“A strong and impenetrable relationship of strength between America and Israel” is necessary for peace and stability in the Middle East, civil rights activist Ashley Bell told The Tower this week.
Bell is the co-chairman of the 20/20 Club, a bipartisan group of African-American political leaders who are seeking to change how the political system addresses criminal justice issues that negatively impact that African-American community. In 2008, at the age of 27, Bell became the youngest-ever elected county commissioner of Hall County in Georgia. He participated in a “life-changing” trip to Israel with AIPAC along with a group of elected officials from the Atlanta area, and now serves on AIPAC’s national council.
“To visit Israel helped me understand Israel as a concept, as an ally to my home nation, as an incubator for innovation, as a good kid in a bad neighborhood,” Bell said.
I realized that Israel is surrounded by enemies and those enemies are the same enemies as [those of] the United States. … I understand how complex the issues are after going to Israel. And now I understand that anything less than a strong and impenetrable relationship between America and Israel is actually a provocation for more violence and more unrest and instability in the Middle East. So I’m doing my part to make sure that relationship stays the same and stays strong.
Bell said one of the most important moments in his visit to Israel was when a mother in Sderot showed him a video of children reacting to a siren warning of an incoming rocket from Gaza.
I saw these children who are about four to six years old, as soon as they heard the sirens, begin to reach out their hands for each other and sing this Hebrew song. And this Hebrew song lasted 10 or 11 seconds. [The mother] told me that they know when they hear the siren, [they] sing the song and reach for each other and go into the shelter, because when the song ends, the bombs hit. It was chilling for me because the American in me would wake up that next morning demanding that my government annihilate whatever was coming after children that day. The American in me would say that there is no compromise, there is nothing than stop me from advocating every day that whoever was launching rockets at my kids is annihilated and wiped off the face of the planet. But then I understood that the reason Israel can’t do that is the complexity of their relationships in the region and the complexities and geopolitical landscape that require a different approach. But I understood and I hurt for that mother. So for me, I want Israel to have the same opportunity that Americans have: absolute sovereignty and the ability to defend themselves. And the only way they can do that is because of a strong Israel-American relationship.

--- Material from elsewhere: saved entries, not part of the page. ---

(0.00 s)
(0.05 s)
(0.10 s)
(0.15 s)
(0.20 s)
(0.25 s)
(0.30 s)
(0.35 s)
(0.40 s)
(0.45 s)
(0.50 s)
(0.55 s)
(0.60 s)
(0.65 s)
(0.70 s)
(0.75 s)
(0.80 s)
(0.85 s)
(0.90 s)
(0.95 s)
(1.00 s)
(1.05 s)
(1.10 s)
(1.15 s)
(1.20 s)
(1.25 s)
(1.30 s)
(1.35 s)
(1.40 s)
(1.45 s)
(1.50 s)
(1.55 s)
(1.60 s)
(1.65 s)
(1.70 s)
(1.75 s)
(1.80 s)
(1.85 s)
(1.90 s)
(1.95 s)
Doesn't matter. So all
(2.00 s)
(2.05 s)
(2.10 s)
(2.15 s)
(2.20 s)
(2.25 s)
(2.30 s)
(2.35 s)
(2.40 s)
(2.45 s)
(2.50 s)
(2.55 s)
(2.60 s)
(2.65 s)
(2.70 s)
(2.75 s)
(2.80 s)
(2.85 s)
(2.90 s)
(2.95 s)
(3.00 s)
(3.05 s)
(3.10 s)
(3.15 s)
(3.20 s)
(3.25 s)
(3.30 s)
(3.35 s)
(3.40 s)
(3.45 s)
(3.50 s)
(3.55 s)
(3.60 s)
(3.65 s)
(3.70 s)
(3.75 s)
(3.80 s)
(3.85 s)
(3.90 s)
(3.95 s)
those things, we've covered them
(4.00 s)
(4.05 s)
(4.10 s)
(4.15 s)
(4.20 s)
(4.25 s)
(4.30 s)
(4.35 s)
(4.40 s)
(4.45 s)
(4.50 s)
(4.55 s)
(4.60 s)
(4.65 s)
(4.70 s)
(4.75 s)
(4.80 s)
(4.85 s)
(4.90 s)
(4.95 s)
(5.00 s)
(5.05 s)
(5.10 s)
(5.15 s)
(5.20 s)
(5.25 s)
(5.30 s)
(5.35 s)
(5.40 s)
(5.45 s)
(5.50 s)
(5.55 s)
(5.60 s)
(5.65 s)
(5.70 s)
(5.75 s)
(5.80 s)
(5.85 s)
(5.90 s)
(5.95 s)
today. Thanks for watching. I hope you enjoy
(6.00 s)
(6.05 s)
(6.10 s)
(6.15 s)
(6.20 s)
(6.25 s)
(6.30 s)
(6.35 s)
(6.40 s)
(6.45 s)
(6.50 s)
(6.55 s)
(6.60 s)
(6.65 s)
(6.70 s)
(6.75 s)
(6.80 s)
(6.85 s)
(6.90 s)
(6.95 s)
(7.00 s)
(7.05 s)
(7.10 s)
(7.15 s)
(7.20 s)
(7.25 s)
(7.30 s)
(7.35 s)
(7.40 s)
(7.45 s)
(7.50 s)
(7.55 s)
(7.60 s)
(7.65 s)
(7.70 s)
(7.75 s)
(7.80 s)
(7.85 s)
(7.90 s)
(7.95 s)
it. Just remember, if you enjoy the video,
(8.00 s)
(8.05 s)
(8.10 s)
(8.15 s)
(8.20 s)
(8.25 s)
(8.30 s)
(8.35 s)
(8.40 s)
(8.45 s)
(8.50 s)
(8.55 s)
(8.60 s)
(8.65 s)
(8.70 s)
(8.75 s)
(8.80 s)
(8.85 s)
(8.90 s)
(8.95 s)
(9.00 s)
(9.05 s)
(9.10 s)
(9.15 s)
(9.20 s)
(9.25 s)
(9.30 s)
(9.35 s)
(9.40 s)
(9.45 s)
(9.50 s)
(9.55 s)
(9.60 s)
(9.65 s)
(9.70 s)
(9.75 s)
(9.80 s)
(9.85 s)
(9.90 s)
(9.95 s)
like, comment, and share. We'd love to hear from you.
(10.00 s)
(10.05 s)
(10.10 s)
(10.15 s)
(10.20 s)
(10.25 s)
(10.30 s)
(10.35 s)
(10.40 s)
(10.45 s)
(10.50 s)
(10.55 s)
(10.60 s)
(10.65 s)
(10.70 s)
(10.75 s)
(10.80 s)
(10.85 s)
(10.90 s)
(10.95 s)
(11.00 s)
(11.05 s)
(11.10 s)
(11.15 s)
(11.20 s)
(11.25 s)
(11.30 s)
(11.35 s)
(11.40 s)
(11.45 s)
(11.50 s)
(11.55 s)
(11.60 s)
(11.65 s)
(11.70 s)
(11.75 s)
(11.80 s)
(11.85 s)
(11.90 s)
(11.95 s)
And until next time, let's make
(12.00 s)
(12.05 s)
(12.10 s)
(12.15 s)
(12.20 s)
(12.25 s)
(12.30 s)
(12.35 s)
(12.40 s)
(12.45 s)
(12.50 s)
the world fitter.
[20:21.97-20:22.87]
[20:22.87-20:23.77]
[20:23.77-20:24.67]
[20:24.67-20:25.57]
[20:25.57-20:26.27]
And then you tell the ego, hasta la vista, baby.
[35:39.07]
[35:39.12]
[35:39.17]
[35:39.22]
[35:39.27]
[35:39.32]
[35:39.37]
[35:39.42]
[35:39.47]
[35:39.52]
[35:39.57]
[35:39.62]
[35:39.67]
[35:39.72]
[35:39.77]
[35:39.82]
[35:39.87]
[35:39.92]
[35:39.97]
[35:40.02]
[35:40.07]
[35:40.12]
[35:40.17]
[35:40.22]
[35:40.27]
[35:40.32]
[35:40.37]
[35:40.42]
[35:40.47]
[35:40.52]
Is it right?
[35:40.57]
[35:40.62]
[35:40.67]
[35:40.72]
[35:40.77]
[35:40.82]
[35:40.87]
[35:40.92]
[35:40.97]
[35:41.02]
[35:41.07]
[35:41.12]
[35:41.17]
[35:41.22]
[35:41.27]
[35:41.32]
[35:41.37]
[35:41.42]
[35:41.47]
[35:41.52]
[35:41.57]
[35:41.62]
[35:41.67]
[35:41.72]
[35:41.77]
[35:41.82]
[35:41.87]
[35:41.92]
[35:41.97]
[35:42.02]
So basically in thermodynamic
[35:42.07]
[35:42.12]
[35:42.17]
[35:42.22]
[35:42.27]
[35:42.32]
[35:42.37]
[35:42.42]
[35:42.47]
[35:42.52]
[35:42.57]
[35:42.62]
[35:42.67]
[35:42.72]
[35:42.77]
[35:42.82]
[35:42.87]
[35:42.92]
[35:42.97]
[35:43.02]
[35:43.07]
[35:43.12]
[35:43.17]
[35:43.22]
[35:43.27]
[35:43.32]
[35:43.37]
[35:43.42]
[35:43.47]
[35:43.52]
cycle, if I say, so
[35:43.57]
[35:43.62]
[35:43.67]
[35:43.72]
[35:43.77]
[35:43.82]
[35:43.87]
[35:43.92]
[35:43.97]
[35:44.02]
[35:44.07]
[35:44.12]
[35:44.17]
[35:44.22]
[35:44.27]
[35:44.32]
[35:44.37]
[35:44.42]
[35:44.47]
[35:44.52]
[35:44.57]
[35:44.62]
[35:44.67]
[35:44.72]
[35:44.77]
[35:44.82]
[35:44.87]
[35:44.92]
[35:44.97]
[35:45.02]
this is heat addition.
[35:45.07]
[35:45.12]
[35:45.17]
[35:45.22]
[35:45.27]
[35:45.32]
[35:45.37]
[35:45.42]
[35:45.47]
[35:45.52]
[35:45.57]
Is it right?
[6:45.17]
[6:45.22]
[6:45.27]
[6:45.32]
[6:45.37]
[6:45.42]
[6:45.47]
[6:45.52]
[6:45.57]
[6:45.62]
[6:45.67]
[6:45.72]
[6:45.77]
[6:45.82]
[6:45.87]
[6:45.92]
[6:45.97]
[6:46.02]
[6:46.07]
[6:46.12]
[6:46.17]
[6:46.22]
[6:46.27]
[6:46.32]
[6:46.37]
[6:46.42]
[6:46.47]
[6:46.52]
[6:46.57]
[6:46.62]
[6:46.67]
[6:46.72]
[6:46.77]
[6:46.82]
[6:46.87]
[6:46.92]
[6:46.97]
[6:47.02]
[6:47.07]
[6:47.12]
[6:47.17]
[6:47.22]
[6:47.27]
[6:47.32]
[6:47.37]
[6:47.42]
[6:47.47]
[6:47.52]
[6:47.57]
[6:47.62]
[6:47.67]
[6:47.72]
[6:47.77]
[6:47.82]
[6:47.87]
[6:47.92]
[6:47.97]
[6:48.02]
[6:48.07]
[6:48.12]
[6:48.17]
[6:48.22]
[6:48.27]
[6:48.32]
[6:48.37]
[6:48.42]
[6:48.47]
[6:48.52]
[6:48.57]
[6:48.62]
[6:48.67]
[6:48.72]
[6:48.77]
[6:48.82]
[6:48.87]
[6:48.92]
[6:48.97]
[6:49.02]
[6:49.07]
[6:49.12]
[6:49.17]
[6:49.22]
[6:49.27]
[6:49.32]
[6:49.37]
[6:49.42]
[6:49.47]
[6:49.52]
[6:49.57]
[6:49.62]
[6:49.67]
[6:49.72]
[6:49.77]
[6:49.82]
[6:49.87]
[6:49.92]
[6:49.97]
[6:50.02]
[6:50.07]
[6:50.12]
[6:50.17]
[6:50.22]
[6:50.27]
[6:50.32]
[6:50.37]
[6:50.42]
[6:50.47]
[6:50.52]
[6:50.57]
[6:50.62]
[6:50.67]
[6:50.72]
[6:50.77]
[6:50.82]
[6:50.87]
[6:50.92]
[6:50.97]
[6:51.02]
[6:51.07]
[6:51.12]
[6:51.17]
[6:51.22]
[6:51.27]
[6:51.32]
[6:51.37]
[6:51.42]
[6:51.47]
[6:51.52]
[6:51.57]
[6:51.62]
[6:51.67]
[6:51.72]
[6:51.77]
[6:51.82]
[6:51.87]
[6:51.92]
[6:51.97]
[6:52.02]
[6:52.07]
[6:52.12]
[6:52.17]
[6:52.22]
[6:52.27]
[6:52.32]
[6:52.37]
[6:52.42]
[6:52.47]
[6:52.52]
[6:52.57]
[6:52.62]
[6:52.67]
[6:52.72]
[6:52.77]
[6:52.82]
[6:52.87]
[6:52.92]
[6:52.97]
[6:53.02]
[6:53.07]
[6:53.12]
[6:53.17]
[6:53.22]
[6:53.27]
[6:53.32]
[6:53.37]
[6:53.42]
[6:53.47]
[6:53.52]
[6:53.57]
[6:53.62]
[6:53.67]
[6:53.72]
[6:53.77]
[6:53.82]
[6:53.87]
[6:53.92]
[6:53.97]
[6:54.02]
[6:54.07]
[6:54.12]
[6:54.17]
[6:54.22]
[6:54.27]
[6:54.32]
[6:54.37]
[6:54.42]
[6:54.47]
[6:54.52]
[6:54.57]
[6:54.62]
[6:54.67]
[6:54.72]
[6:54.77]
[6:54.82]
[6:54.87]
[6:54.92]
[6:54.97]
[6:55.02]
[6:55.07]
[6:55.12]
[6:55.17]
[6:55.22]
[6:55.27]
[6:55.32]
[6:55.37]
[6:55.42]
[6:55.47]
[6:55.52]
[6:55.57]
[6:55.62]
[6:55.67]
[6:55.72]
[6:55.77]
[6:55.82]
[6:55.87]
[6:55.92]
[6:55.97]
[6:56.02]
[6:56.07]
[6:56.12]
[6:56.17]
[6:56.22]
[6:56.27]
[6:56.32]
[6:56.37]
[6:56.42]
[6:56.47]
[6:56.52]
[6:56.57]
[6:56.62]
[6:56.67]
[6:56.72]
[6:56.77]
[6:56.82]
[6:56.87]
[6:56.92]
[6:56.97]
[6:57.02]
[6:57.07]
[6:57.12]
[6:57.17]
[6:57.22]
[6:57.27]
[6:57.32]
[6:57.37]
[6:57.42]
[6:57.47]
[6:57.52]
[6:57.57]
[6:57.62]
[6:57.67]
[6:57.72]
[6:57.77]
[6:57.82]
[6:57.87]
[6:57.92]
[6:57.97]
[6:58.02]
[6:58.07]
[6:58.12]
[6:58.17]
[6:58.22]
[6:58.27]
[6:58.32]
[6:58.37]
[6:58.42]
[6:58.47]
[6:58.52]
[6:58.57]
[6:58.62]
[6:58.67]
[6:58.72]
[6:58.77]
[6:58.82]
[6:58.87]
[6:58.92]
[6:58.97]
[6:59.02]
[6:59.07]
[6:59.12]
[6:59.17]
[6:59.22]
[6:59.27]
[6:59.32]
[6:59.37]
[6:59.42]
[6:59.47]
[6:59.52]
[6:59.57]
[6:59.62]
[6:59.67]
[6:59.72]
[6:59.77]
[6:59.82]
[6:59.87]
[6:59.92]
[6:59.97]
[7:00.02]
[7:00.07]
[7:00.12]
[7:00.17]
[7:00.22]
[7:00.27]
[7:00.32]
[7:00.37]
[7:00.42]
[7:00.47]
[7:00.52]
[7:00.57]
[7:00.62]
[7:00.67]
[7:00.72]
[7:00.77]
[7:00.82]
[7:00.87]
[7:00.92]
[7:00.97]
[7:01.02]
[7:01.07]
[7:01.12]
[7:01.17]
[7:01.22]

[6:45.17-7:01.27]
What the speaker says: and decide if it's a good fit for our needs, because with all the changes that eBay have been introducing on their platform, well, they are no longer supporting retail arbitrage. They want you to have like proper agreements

Bell added that he saw his role as “speaking truth to power” to dispel misconceptions about Israel in the African-American community.
Far too many times in the black community, we have a perception that it is a racial issue, when Palestinians sometimes like to market themselves as similar to African-Americans. … I think that that’s intellectually dishonest. I want to protect the legacy of what we fought for in our country from the civil rights movement forward. I don’t want that tarnished by this movement in Palestine trying to co-opt the civil rights movement, trying to co-opt the struggle for freedom that we had to go through in this country. So for me it’s personal. …
I feel that I have to speak out in my community to let people know that Israel as a country is a unique place and that their treatment of people of African descent is unrivaled, because they’re the only country in the history of the world that has invited people of African descent into their country free, not bound by chains. So from its conception it has been hospitable, it has been more than welcoming of all Jews of all colors, and no one’s saying that in my community. So my part is to speak out and speak truth to power so that we can have another voice.
A 2015 study conducted by Prof. Ruth Pat-Horenczyk, a director at the Israel Center for the Treatment of Psychotrauma, found that “40 percent of children in Sderot experience symptoms of anxiety, fear, and post-traumatic stress disorder (PTSD).”
According to the IDF, Palestinian groups have launched over 11,000 rockets at Israel since it withdrew from Gaza in 2005, with over 5 million Israeli civilians living under threat of rocket fire.